Dunedin Consort

Glasgow University Memorial Chapel

Taking its title from one of the newest works in the programme, Dunedin Consort’s Scattered Rhymes was an engrossing journey through the history of unaccompanied vocal music that ranged from the foundation texts of Palestrina and Victoria to the inspirations of a classic 1971 rock track and contemporary sustainable horticultural practice.

Associate Director and conductor Nicholas Mulroy, who devised the sequence of music, shared the information that composer Tarik O’Regan had cited The Who’s Won’t Get Fooled Again as an influence on his three-movement suite almost as an aside. In performance, however, the tension between Pete Townshend’s repeating keyboard figure and his signature power chords was clearly replicated in the challenging music written for a quartet of the singers and that produced by the rest of the ensemble.

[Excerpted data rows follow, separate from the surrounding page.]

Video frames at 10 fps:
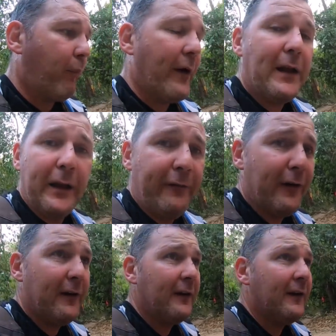brake
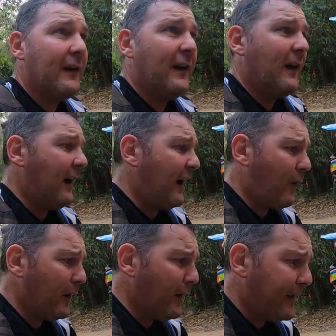lever, I
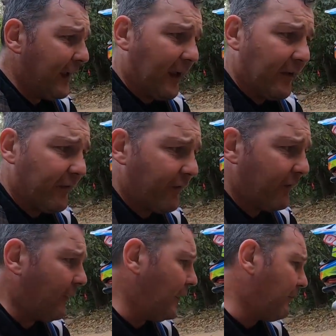quite like it
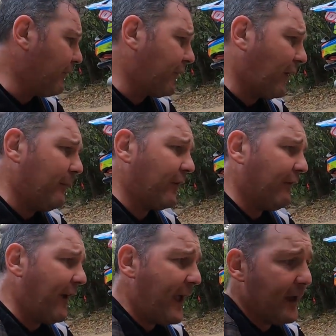because the number of times
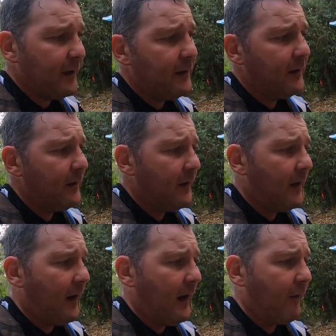I've hit
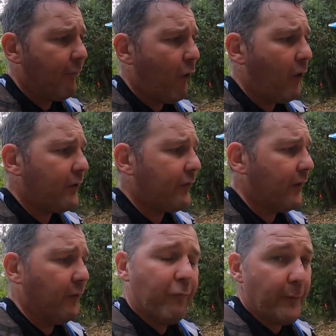
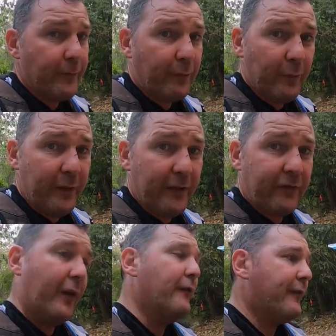rocks and roots with it
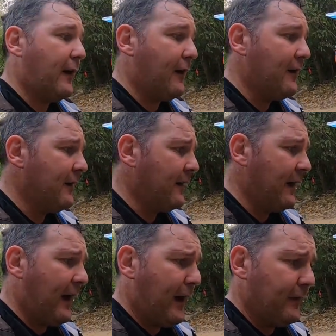so far
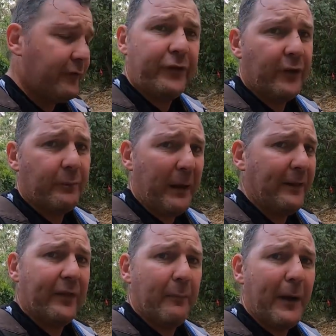and just
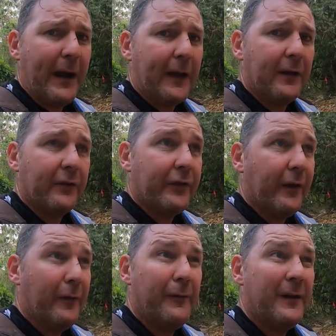bent it back.
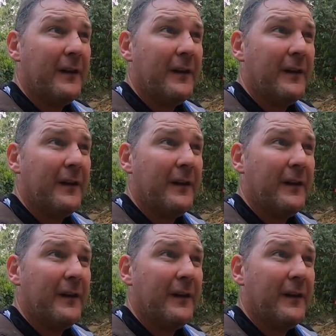So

Scattered Rhymes is, as Mulroy said, a startlingly original composition, and there are precious few groups that would attempt it, far less pull it off in such impressive style.

What linked all the works through the centuries was the words they set: either Petrarch (O’Regan, Gavin Bryars, and early Flemish composer Adrian Willaert) or the equally sensual Biblical texts from Song of Songs, set by James MacMillan in the opening Behold, you are beautiful, my love, and by Canadian composer Stephanie Martin for the sparkling Rise up my love. 

The exception was Caroline Shaw’s Companion Planting, a brand new work commissioned by Dunedin Consort from America’s hottest name in contemporary composition. The richly-metaphorical poem she wrote herself has much in common with those earlier writers, but the music is unmistakably the voice of the woman who herself writes and performs with vocal group Roomful of Teeth.

Its repertoire was evident in the clever, sparing use of extended techniques within the work’s accessible melodic structure, like the gentle ululating demonstrated by soprano Claire Evans. Shaw’s lyric is lovely in itself on the page and the way she shares it among the men and women of the choir, with the others supplying wordless counterpoint, was perfectly realised.

This edition of the chamber choir contained three singers, Caitlin Mackenzie, Evan McDonald, and Isaac Tolley, recruited through the Dunedin’s Bridging the Gap project for young musicians at the start of their careers - all here essential and fully integrated members of the ensemble.